In Australia, the child kidnapper who played with dolls

SYDNEY’S LETTER

“I love driving my dolls, styling them and taking selfies in public “, rejoiced, in April 2020, Bratz DeLuca on Facebook. Under the post, punctuated by a heart, four photos. Those of a man in his vehicle, greasy hair falling over his eyes, staring at the camera like a teenager, a doll against his chest. Terence Kelly, whose real name is, is a 36-year-old Aboriginal. His strange profile worries as much as it intrigues Australia since his arrest, on the night of November 2 to 3, for the kidnapping of Cleo Smith, aged 4.

The girl, with the mischievous smile, is a survivor. She was found alive and well, eighteen days after missing from a remote campsite on the mainland’s west coast on October 16. That night, the girl sleeps in a tent with her family. At 1:30, she asks for water. At 6 o’clock, it vanished. “When I woke up on Saturday morning the zipper was open and Cleo was gone. Neither did his sleeping bag “, testifies then his mother, Ellie Smith, the voice broken with sobs. The authorities comb the area, offer a reward of 1 million Australian dollars (645,000 euros) for any information, and assign 140 police officers to the case. They fear kidnapping.

A miraculous rescue

How did investigators finally trace Terence Kelly? According to the daily The Australian, it was while making a list of people who frequented the campsite that they came across his name for the first time. The thirty-something, suspected of being a petty offender, allegedly sold cannabis to backpackers there. But at this point, his profile does not particularly capture the attention. He is neither a regular visitor to the premises nor listed as a sex offender.

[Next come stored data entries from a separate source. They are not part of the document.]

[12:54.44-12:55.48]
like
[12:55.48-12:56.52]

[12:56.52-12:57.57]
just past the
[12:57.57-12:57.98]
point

It is the demarcation of his telephone, the night of the disappearance, which would have notably changed the investigation. And a car had been spotted leaving the scene in the same time slot. The police succeeded “To assemble the different pieces of the puzzle. (…) It was literally a needle in a haystack of data ”, greeted, shortly after the rescue of the girl, Col Blanch, the deputy commissioner of the police of Western Australia.

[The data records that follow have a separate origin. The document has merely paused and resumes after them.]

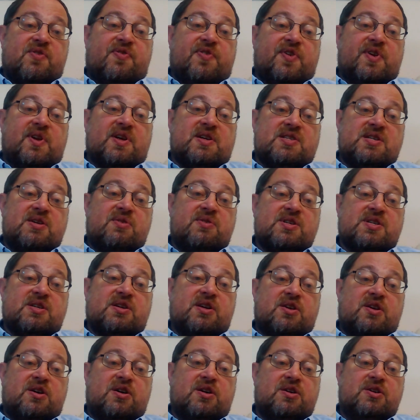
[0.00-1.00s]
if the Nazir is
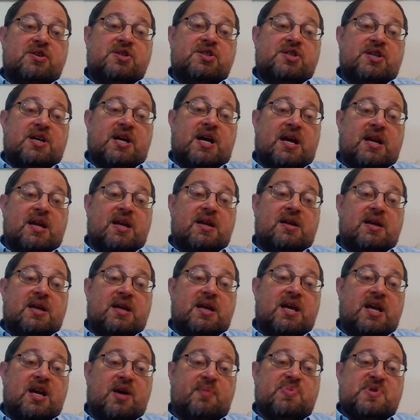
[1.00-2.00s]
Kadosh and
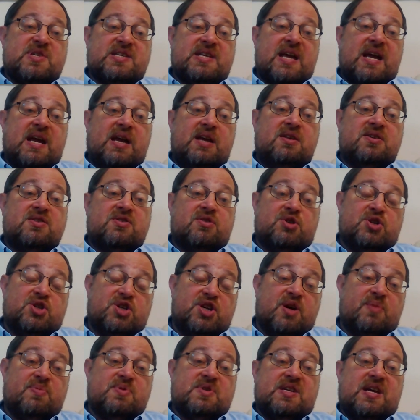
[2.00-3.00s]
he abstains or
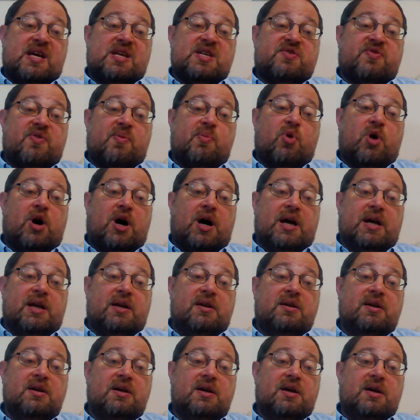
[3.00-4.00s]
she abstains from
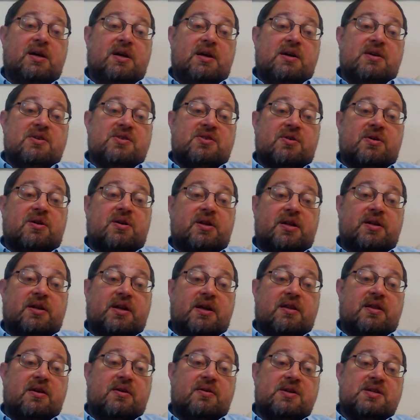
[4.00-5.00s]
wine, so
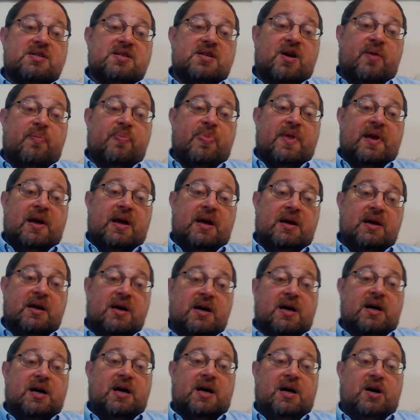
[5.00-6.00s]
clearly there is something
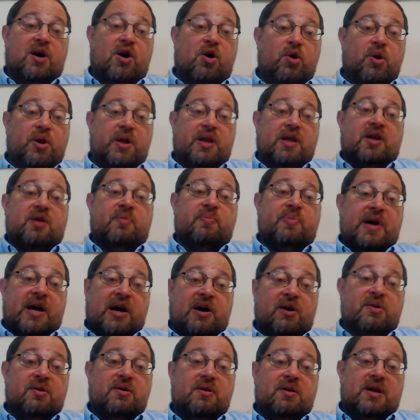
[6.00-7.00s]
holy
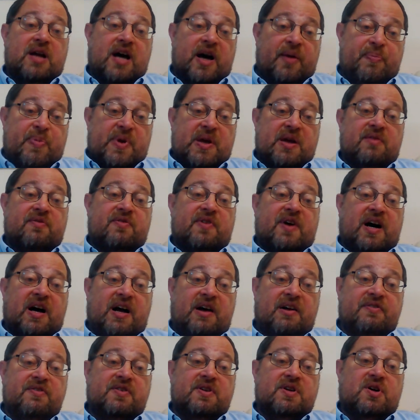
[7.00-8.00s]
about not being
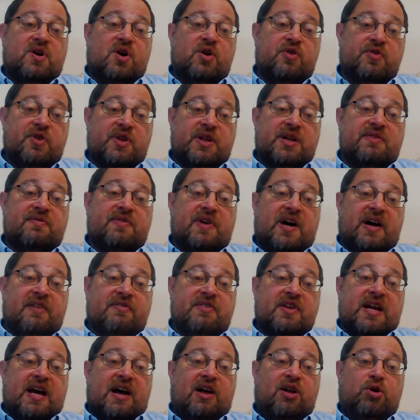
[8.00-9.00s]
involved, overly
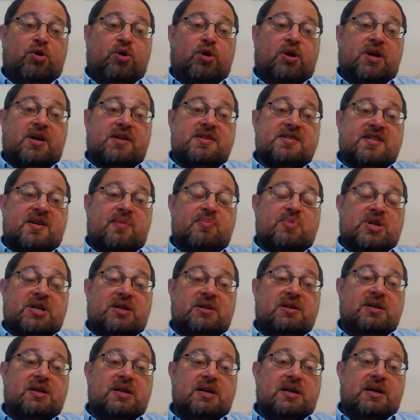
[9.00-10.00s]
involved in alcohol consumption.
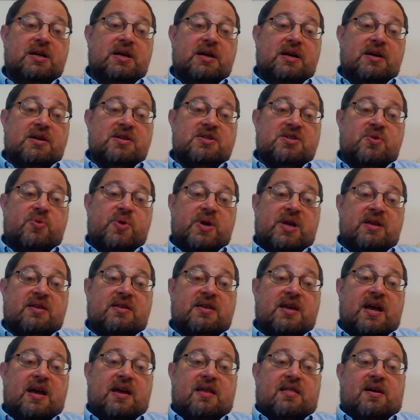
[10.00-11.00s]
So we
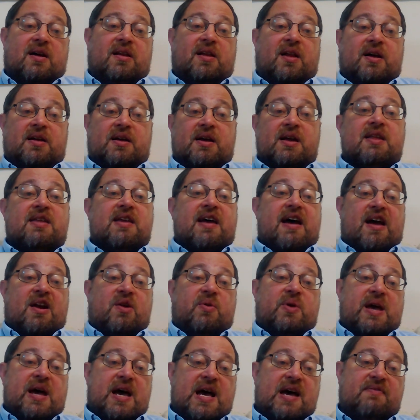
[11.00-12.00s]
could take the halachic data
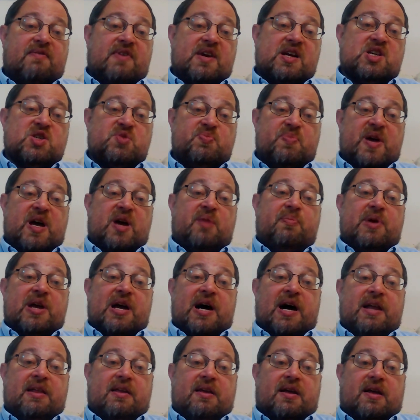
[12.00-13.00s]
we have and expand
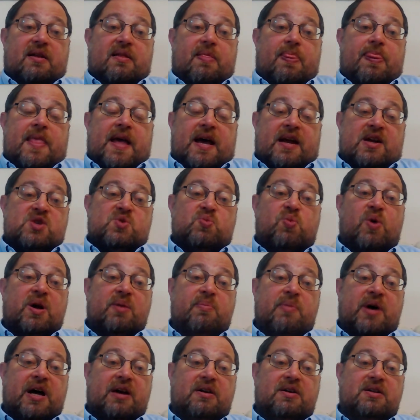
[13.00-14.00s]
beyond it. That is
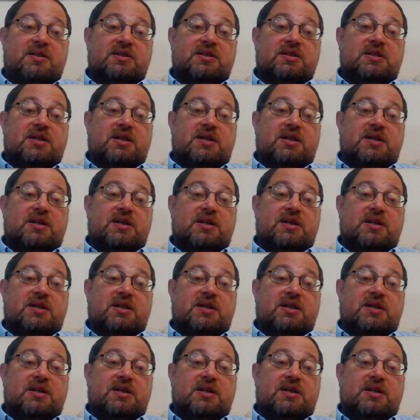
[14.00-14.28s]
one model.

Cleo Smith was found on November 3 shortly before 1 a.m., playing peacefully in a lighted room in Terence Kelly’s house, in an underprivileged part of the town of Carnarvon nicknamed “the Bronx”, some 70 kilometers from the campsite. His kidnapper was arrested earlier at the wheel of his car. In photos taken during his transfer to a top security prison in Perth on November 5, he appears shaggy, scruffy and walking barefoot. At his side, the police do not take their eyes off him. Since then, the individual, victim of injuries he may have inflicted on himself, has been hospitalized.